Agnieszka Hyży doczekała się z Grzegorzem Hyżym syna Leona. Oboje mają jednak dzieci z poprzednich związków, którymi razem się opiekują. Prezenterka ma córkę Martę, której ojcem jest Mikołaj Wit, zaś Grzegorz Hyży dwóch synów. Agnieszka Hyży nie często mówi o tym, jak funkcjonuje ta patchworkowa rodzina. Teraz uchyliła rąbka tajemnicy. Więcej jednak opowiedział o opiece nad najmłodszą pociechą.
Agnieszka Hyży jakiś czas temu zorganizowała na InstaStories sesję "Q&A". Wówczas jedna z fanek zapytała ją o macierzyństwo. Dziennikarka zachwycała się wtedy, że jej dzieci nie sprawiają żadnych problemów.
Tu i teraz mogę przyznać, że miałam i mam wielkie szczęście do zdrowych, spokojnych, radosnych dzieci. Jedzą świetnie, śpią świetnie. Pozwalają widzieć więcej pozytywów macierzyństwa niż trudności, które są i będą. Nie lubię lukrowania w tym temacie. Ale nie będę dokładać pejoratywnych historii i odczuć do swojego doświadczenia, bo takowych mam bardzo niewiele - napisała.
Teraz w rozmowie z portalem Jastrząb Post opowiedziała nieco więcej o trudach macierzyństwa, zwłaszcza o opiece nad synem Leonem, który przyszedł na świat w listopadzie 2021 roku.
Nie jest lekko. Początki były nawet łatwiejsze niż teraz, ponieważ jestem mamą karmiącą naturalnie, w związku z tym dziecko jest do mnie bardzo przyzwyczajone i każdego rodzaju tego typu aktywności wieczorne nie są wcale łatwe, bo syn jest bardzo przyzwyczajony do mojej obecności i w ogóle jest bardzo przywiązany do rodziców.
Dziennikarka zdradziła też, jak starsze rodzeństwo zareagowało na małego Leona.
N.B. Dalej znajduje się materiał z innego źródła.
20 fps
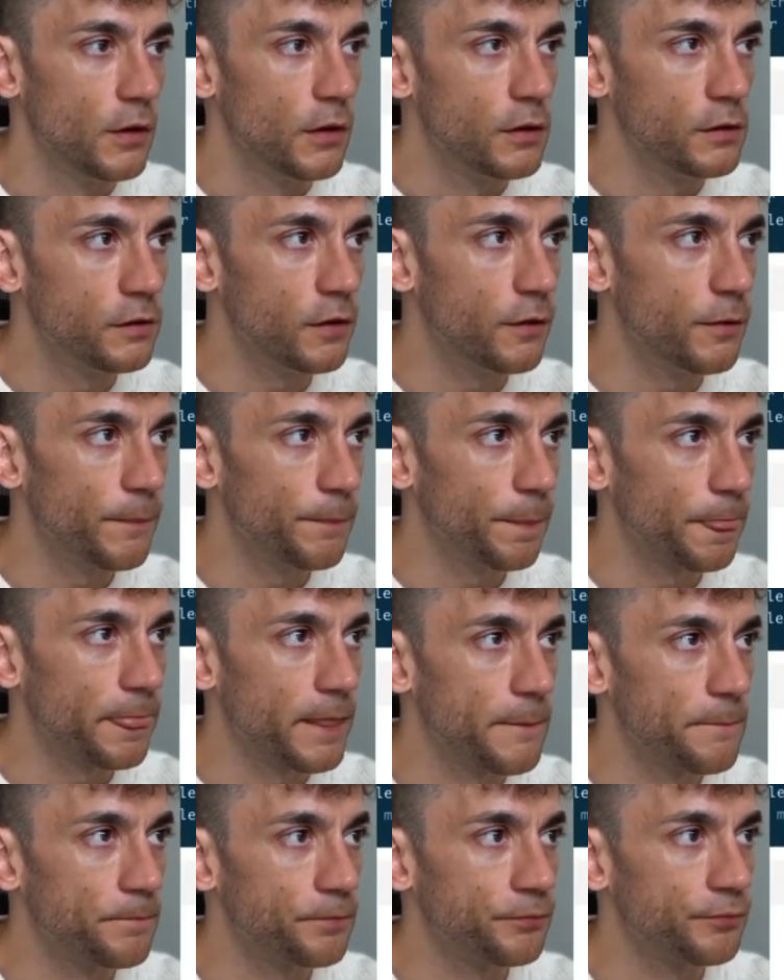So
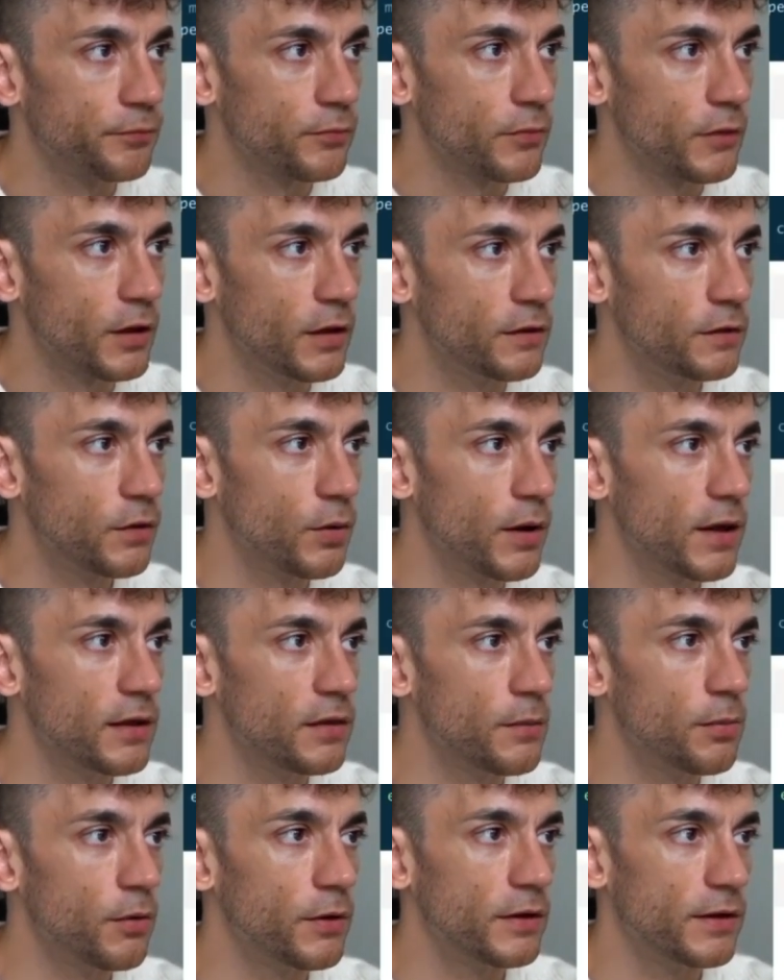it's creating
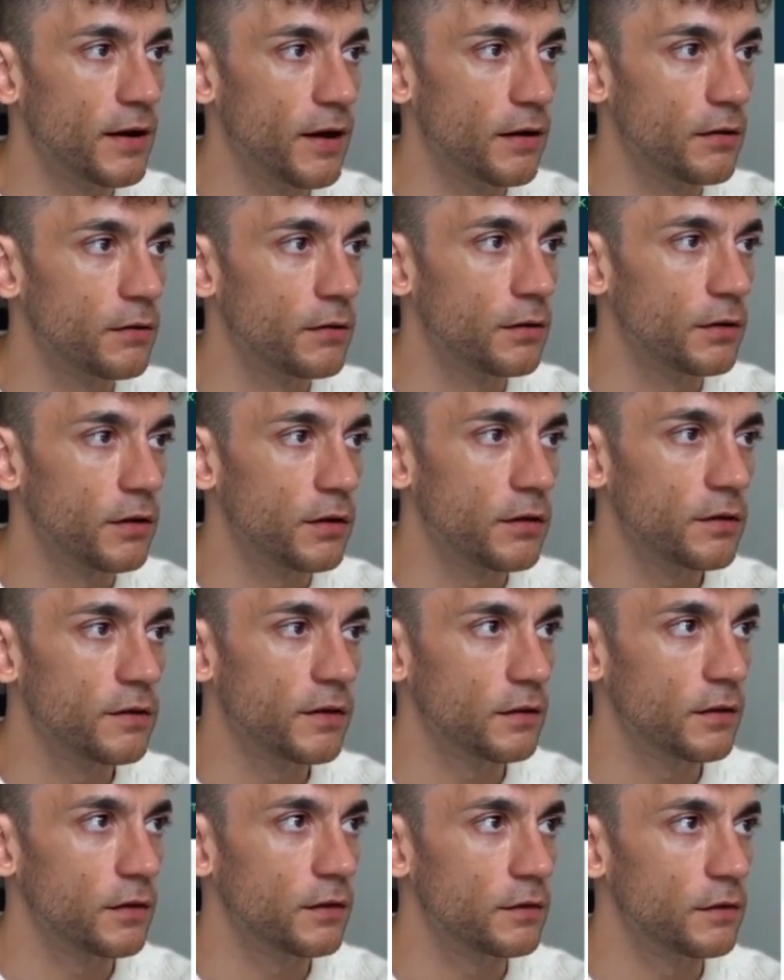the point now. You can
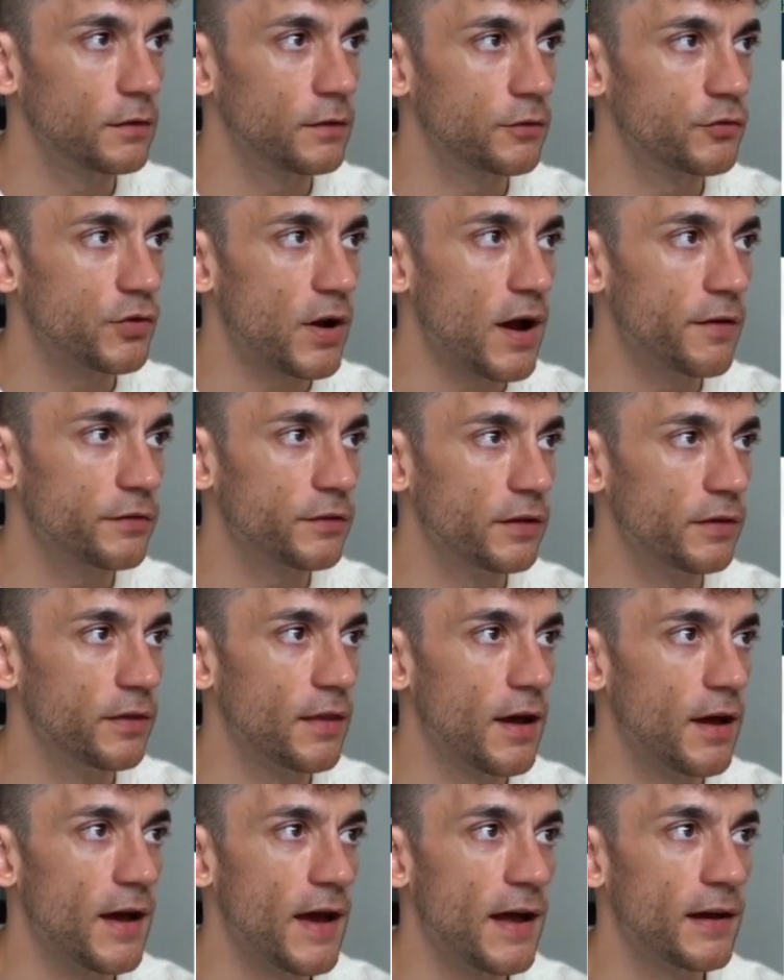see it's drafting
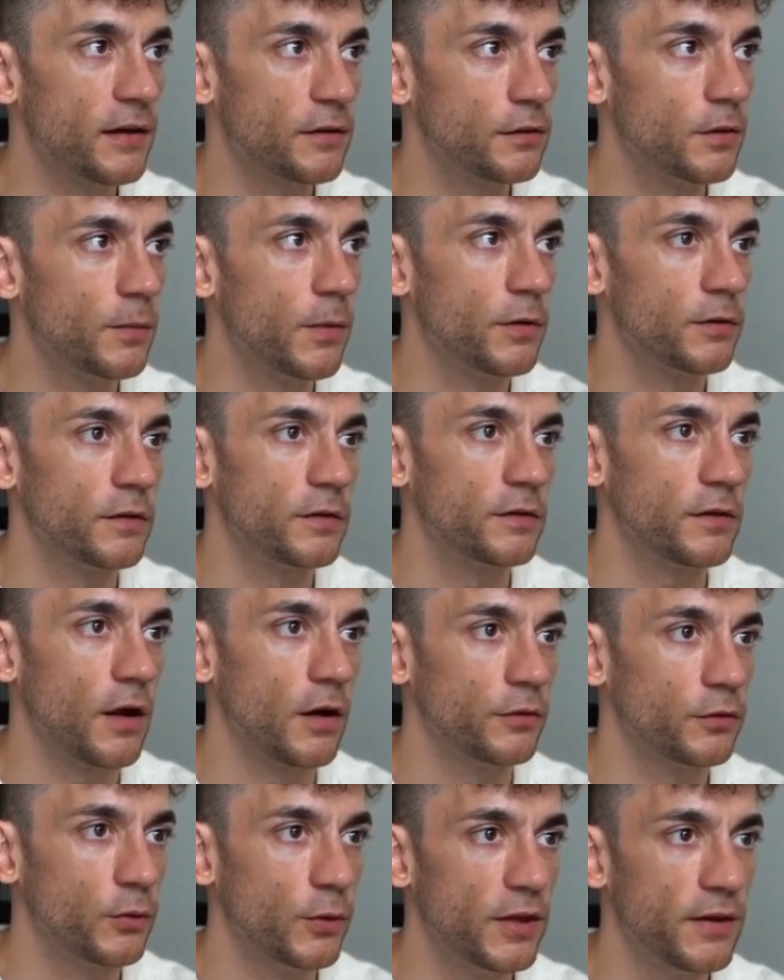that Alex Hormozi
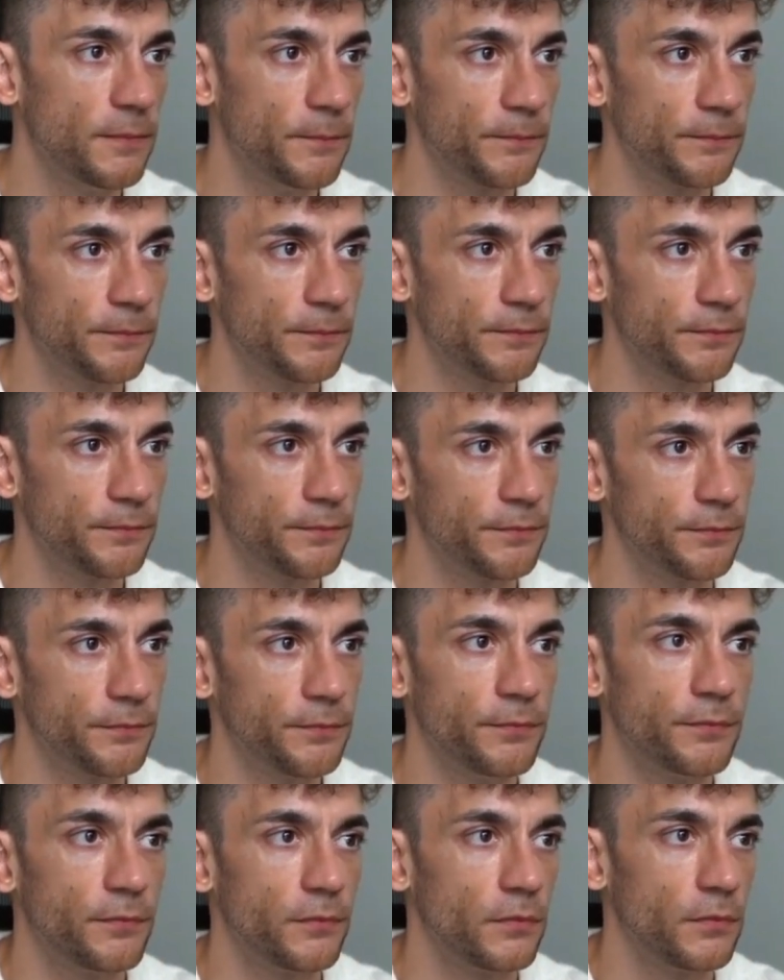style tweet.
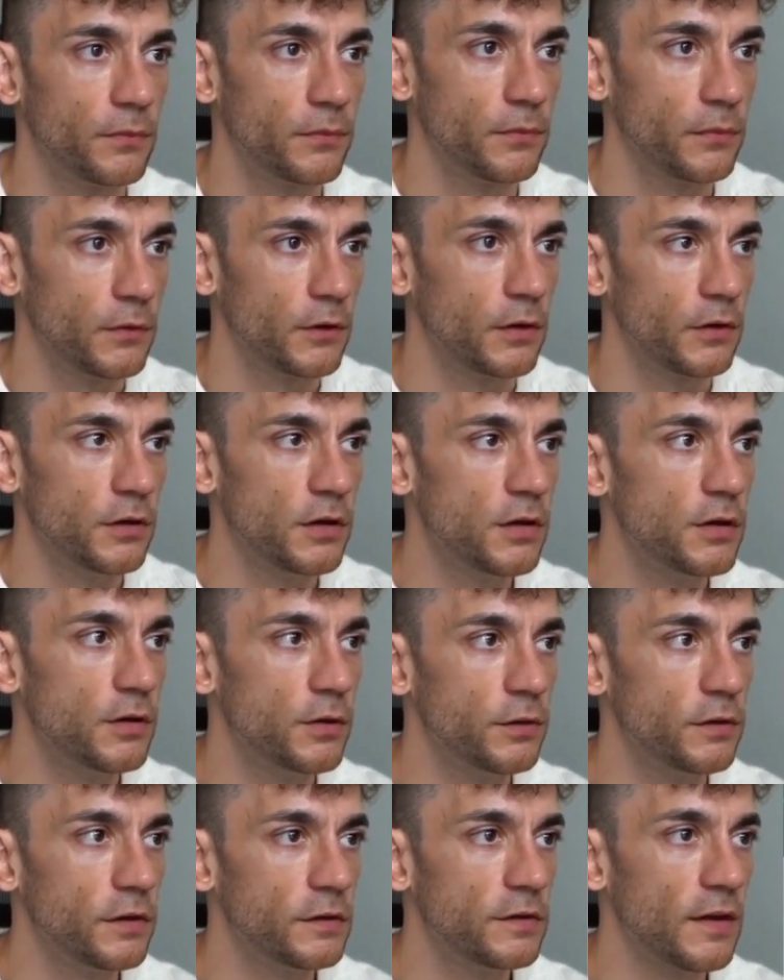You can
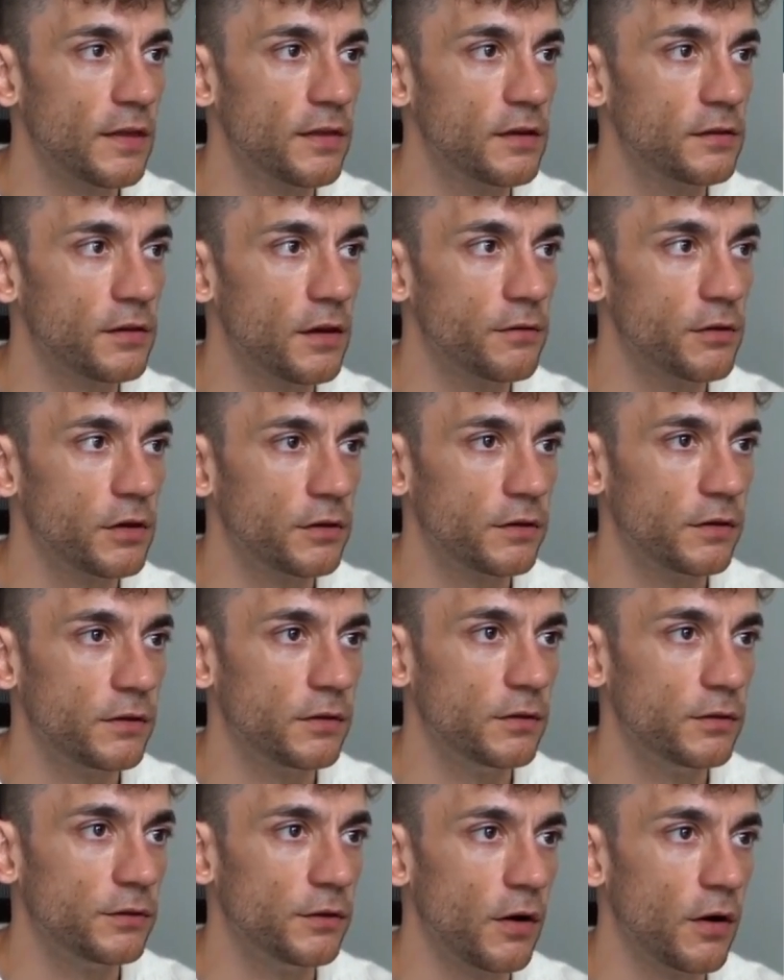also send this over
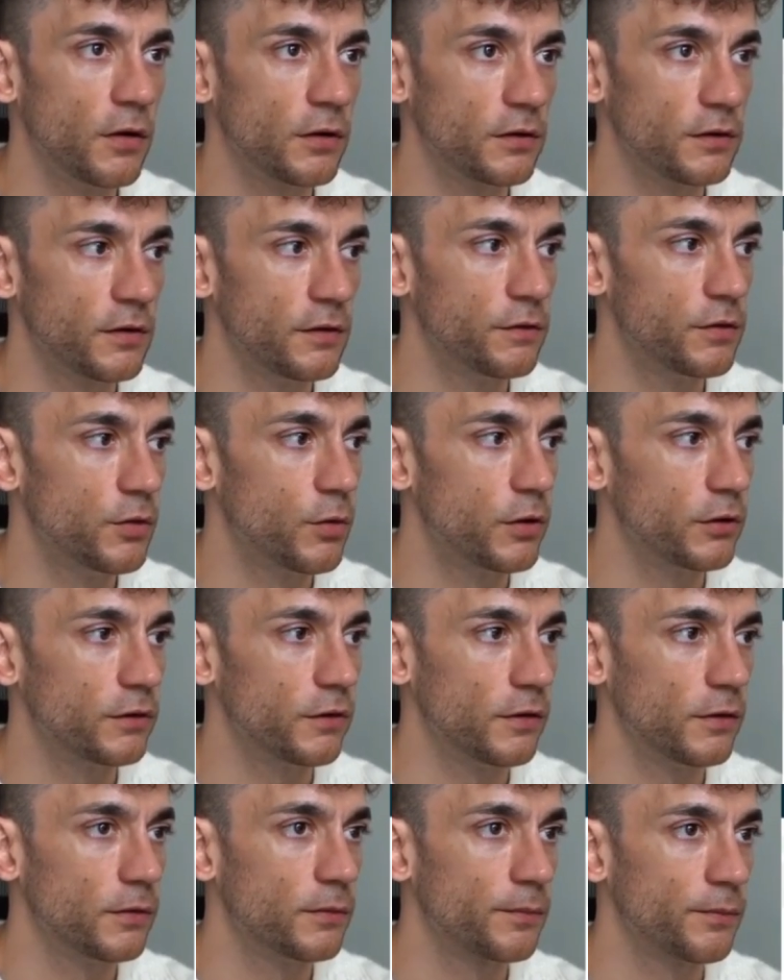to Docs if you want
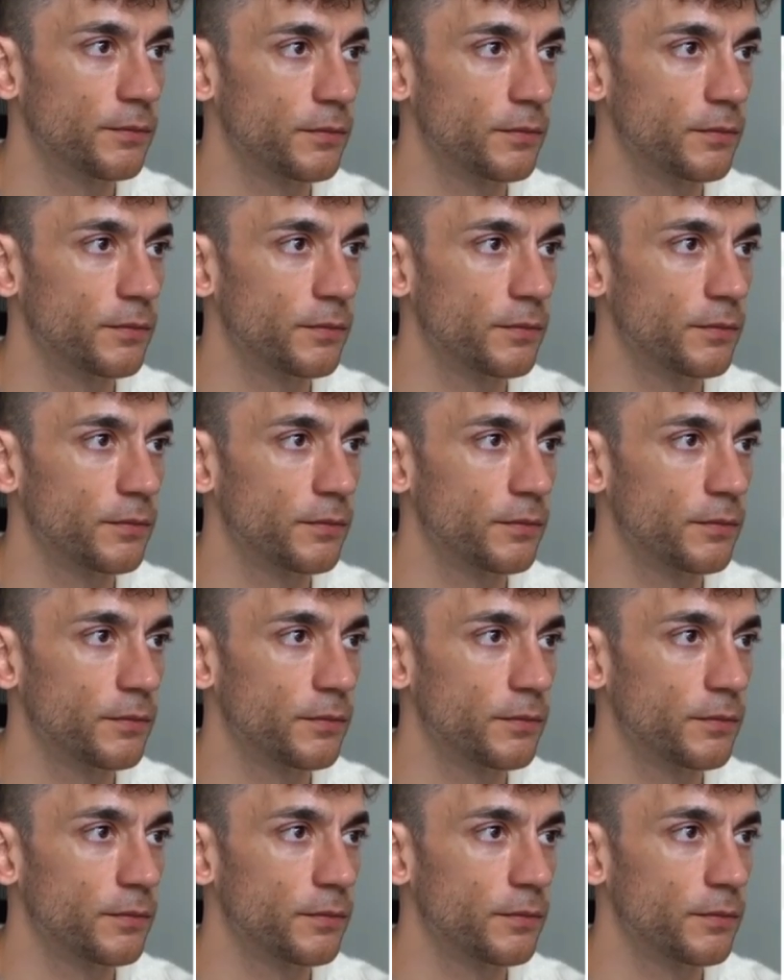to.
Nie jest wcale łatwo, ale jest wspaniałym uzupełnieniem całej naszej rodziny. Wprowadził dużo dobrej energii i jest takim łącznikiem nas wszystkich w tym patchworku, że każdego dnia jak patrzymy jak się rozwija, jak zdobywa nowe umiejętności, a przede wszystkim jak widzimy, jaki starsze rodzeństwo ma z nim kontakt i jak on się cieszy, gdy oni się pojawiają, to myślę, że jesteśmy w dobrym miejscu jeżeli chodzi o to życie rodzinne - powiedziała w rozmowie z serwisem.
Przypomnijmy, że dziennikarka nie pokazuje wizerunków dzieci.